* [DIRECTIONS]
Omitting every picture, output the records below exactly, please.

* [TASK MATERIAL]
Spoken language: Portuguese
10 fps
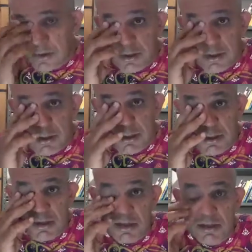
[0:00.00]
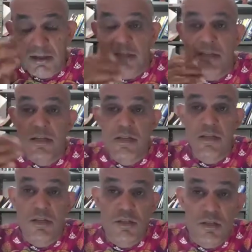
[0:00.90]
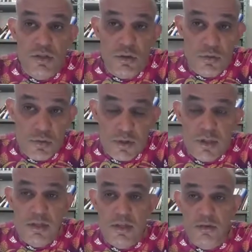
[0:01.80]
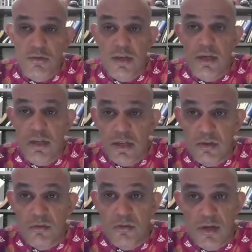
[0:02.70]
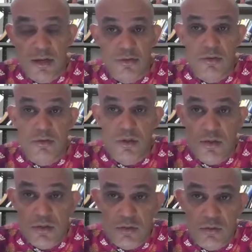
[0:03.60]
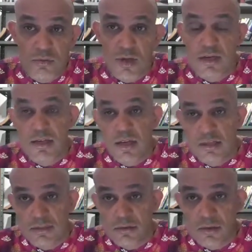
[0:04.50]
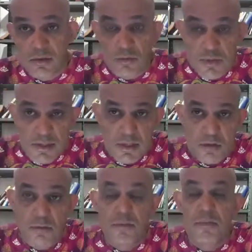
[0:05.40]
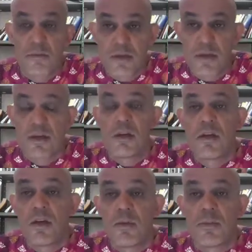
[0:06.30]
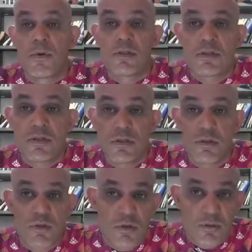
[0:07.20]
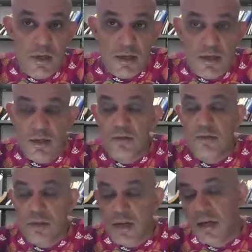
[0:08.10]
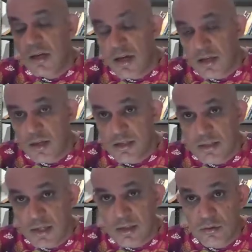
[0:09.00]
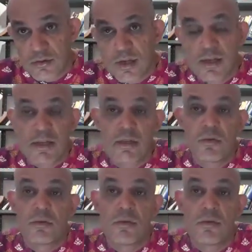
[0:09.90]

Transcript: é, instituir já no decreto, caso não queira instituir a criação da comissão, né, pode se instituir no decreto já anexado no decreto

* [EXERCISE RESULT]
Spoken language: Portuguese
10 fps
[0:00.00]
[0:00.90]
[0:01.80]
[0:02.70]
[0:03.60]
[0:04.50]
[0:05.40]
[0:06.30]
[0:07.20]
[0:08.10]
[0:09.00]
[0:09.90]

Transcript: é, instituir já no decreto, caso não queira instituir a criação da comissão, né, pode se instituir no decreto já anexado no decreto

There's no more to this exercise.